It’s no surprise to anyone who lives in the region that Marine Rescue NSW Lake Macquarie was the most active unit in the state last month.

The organisation’s selfless volunteers were involved in 44 rescue missions in May, while neighbouring Port Stephens and Central Coast outfits recorded 15 and 10 respectively.

And, alarming figures continued throughout NSW, with 252 jobs returning 398 people safely to shore.

Radio operators managed 18,266 calls over the month, 10 of which were MAYDAYs where lives were in imminent danger.  

“We’ve been busy boys,” Marine Rescue NSW Lake Macquarie Unit Commander Jim Wright said.

“However, it’s probably on par with past years or maybe a bit higher than normal.

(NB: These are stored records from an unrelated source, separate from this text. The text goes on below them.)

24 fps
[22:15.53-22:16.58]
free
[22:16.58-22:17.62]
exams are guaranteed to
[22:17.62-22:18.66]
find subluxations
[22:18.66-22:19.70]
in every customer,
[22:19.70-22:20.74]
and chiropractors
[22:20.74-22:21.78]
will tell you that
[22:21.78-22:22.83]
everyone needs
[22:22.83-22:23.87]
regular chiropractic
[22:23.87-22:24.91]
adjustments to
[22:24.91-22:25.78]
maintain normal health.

“One thing doesn’t change though… we’re constantly always the busiest unit in NSW.

“With all the visitors we get to the lake, and the amount of boats on the water, it’s not unusual [for us] to be on the go so much.

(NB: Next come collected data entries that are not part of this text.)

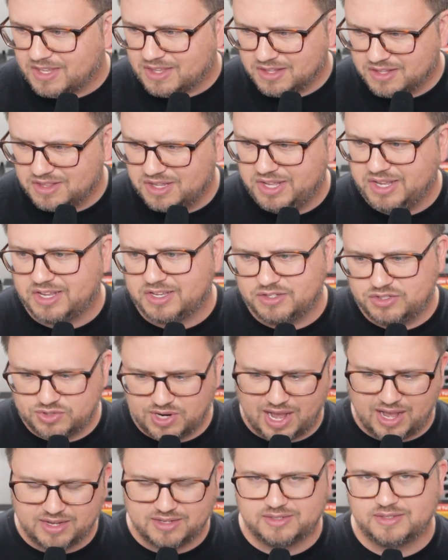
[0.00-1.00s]
click
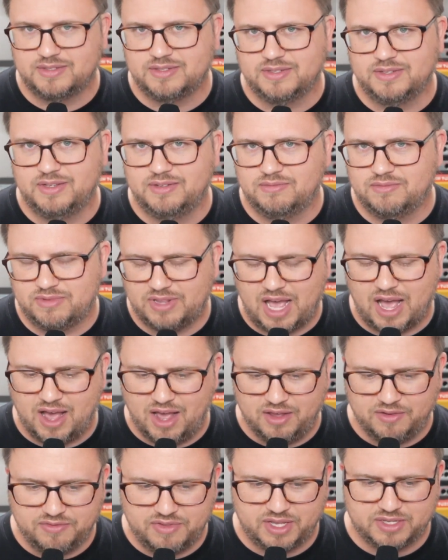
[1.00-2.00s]
tracks uh,
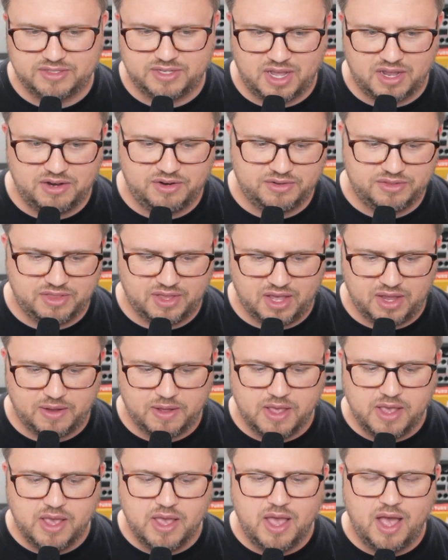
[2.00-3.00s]
live that's kind of your thing
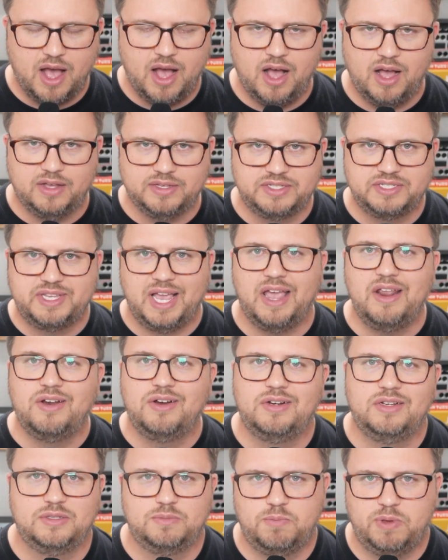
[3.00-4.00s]
uh,
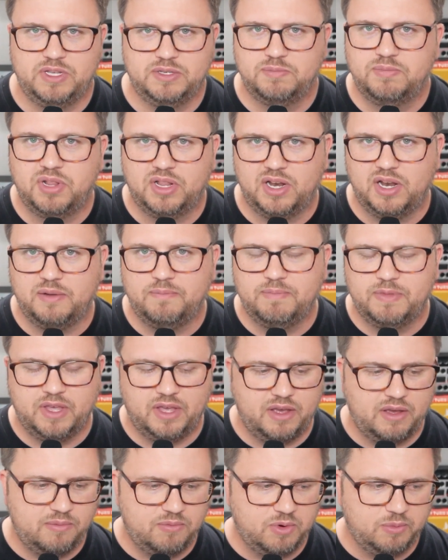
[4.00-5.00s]
standard is, is plenty
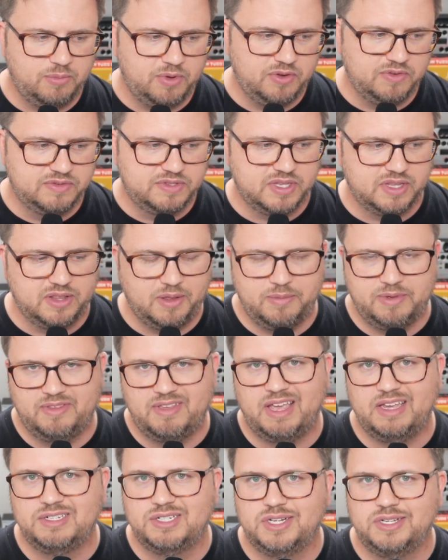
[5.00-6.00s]
it, it, removes the
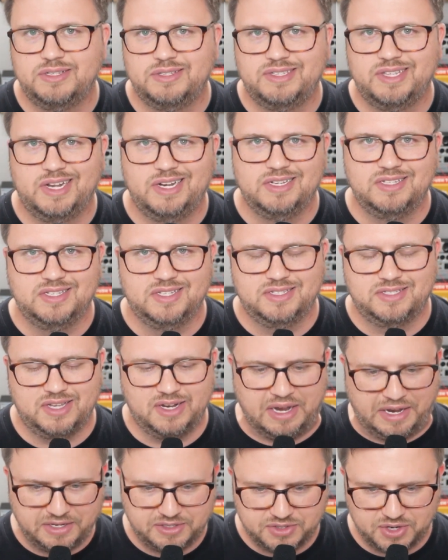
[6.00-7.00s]
limitations that exist
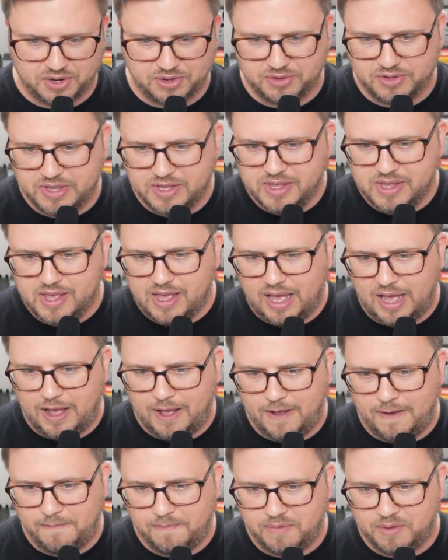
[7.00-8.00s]
in intro
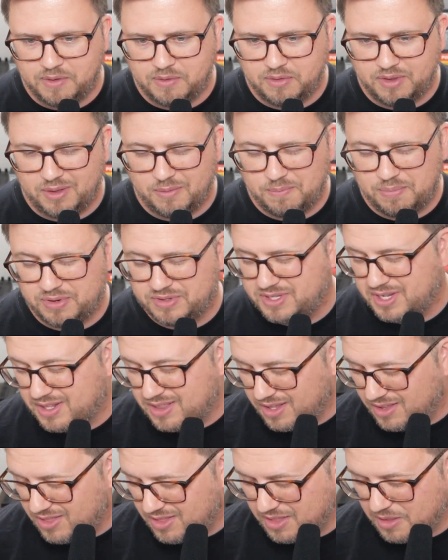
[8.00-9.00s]
um,
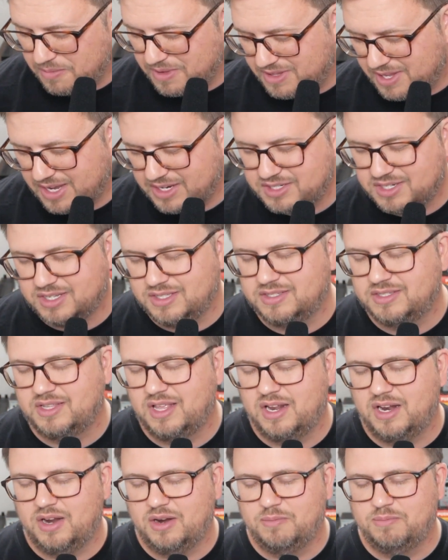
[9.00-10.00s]
particularly the limitations
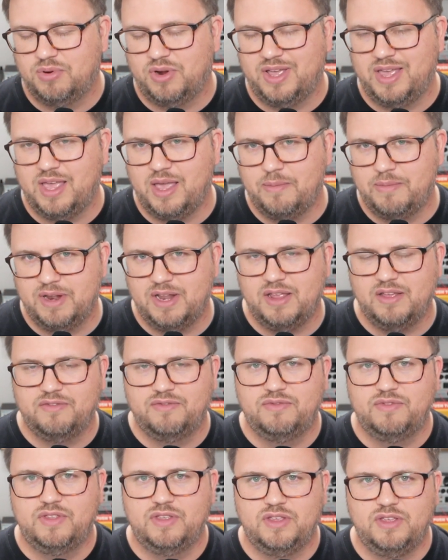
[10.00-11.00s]
that are
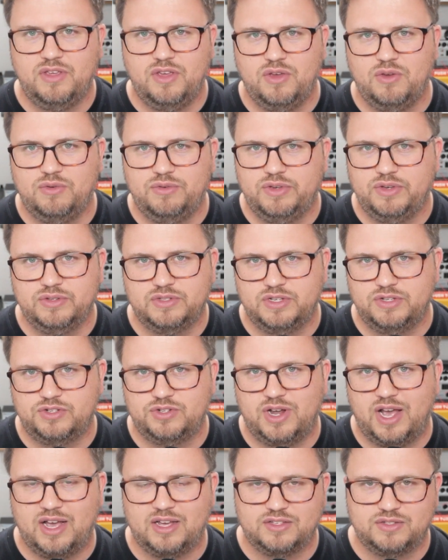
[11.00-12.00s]
prohibitive to you using
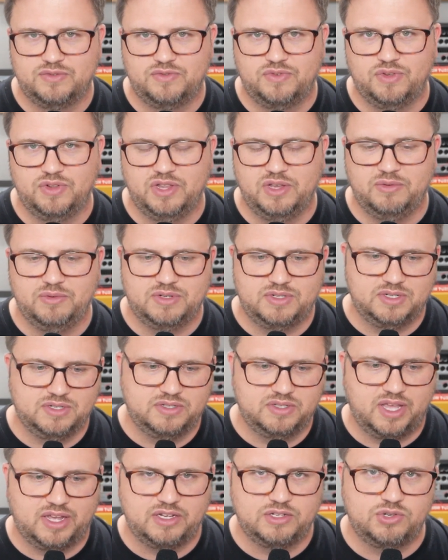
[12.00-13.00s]
tracks fully which
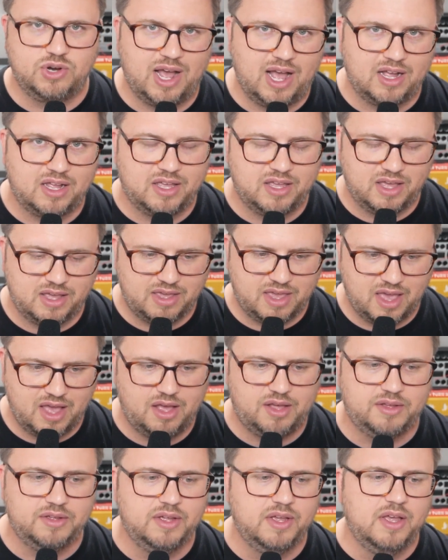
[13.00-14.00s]
is like track
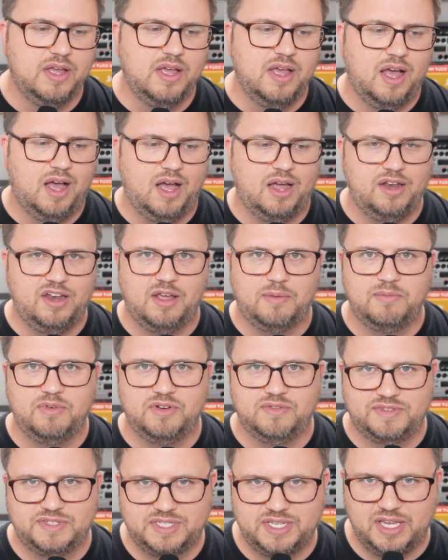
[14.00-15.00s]
count, uh, number
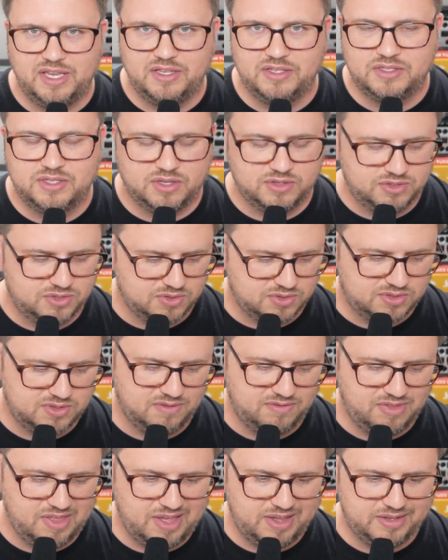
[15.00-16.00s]
of scenes, those sorts
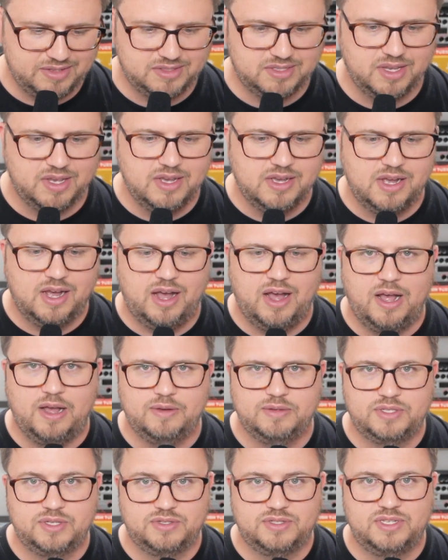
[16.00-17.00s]
of things. Uh,
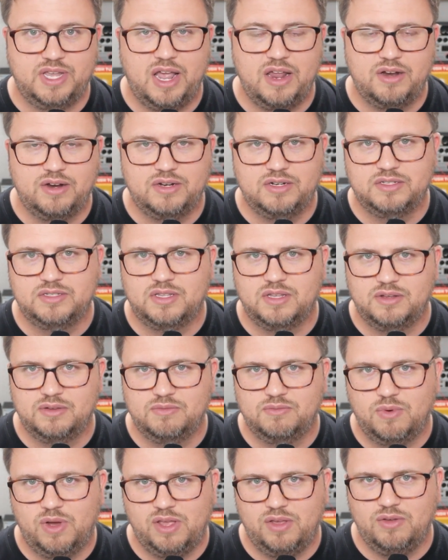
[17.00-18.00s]
so standard is the
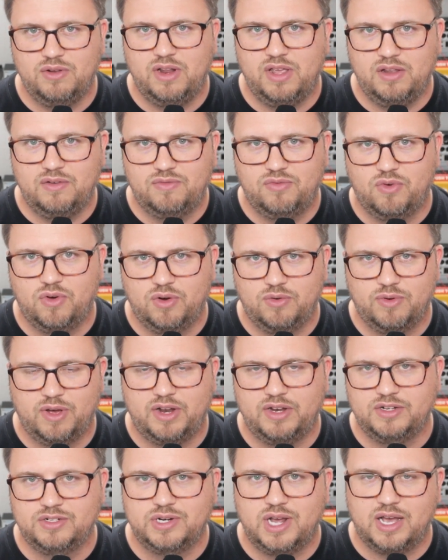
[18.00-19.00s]
what you need for
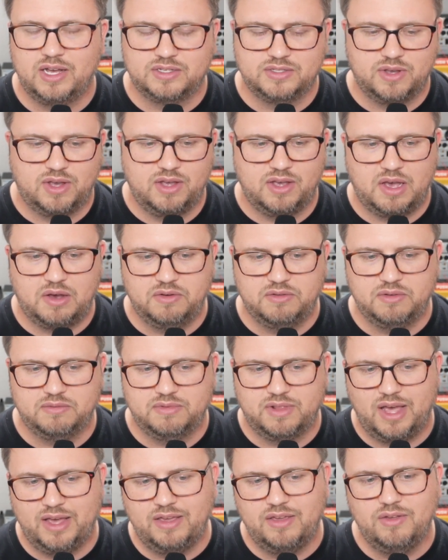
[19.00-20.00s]
running track. So I, I,
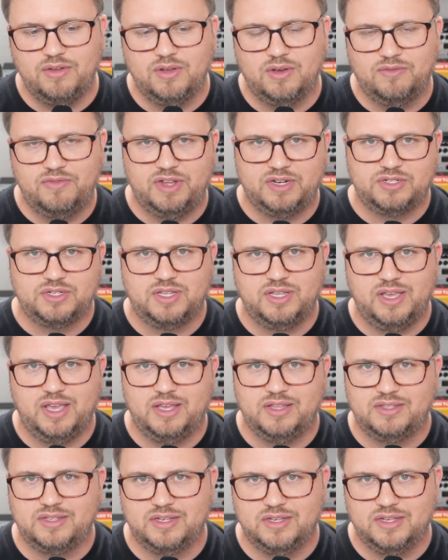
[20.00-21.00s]
would like you to eventually
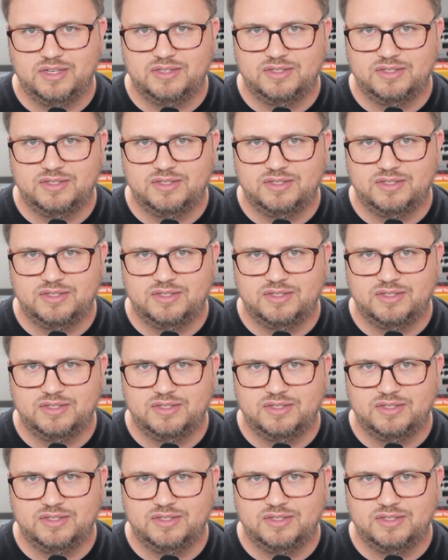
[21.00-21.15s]
get to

“There’s plenty of activity in a small area.”

Commander Wright admitted it was “the simple things” that demanded most of their time.

“Either the motor breaks down, the vessel runs out of fuel, the battery’s flat or there’s mechanical/maintenance issues that we have the greatest numbers of,” he told the Newcastle Weekly.

“In the lake, we’re also got the added issue of the channel that’s silted up.

“We offer a service to escort boats in and out of it safely.

“So, that’s another contributing factor.

“But, we’re here to make sure the boating community is safe.

“Sometimes, it’s a little bit disappointing when you find out people have left [home] without checking fuel or just some of the basics.

“That’s why we urge them to maintain their vessels and equipment, as well as take all the right precautions.”

Overall, in NSW, 57% of rescue missions in May were a result of mechanical issues, similar to what Commander Wright described.

However, 38% were emergency responses.

With the change in season, certain situations are life-threatening for boaters.

When vessels breakdown and become disabled in the colder water, it does increase the risk of an incident becoming more serious.

“With so many rescues in May, we’re encouraging people to make sure they check the conditions before they head out and that they check their boat,” a Marine Rescue NSW spokesperson said.

“The volunteer-based not-for-profit professional organisation is dedicated to keeping boaters out of harm’s way on the water and supporting local communities.”

Meanwhile, volunteers on board Lake Macquarie Three Zero and Newcastle Three Zero have been tasked to assist the NSW National Parks and Wildlife Service whale disentanglement team following reports of an entangled mammal off Norah Head on Tuesday 6 June.

Both vessels are enroute.

Marine Rescue NSW Hunter/Central Coast zone duty operations manager Courtney Greenslade said the whale was reportedly entangled off Soldiers Beach.

“We’ve been requested by NPWS to provide on water support for the disentanglement team,” she stated.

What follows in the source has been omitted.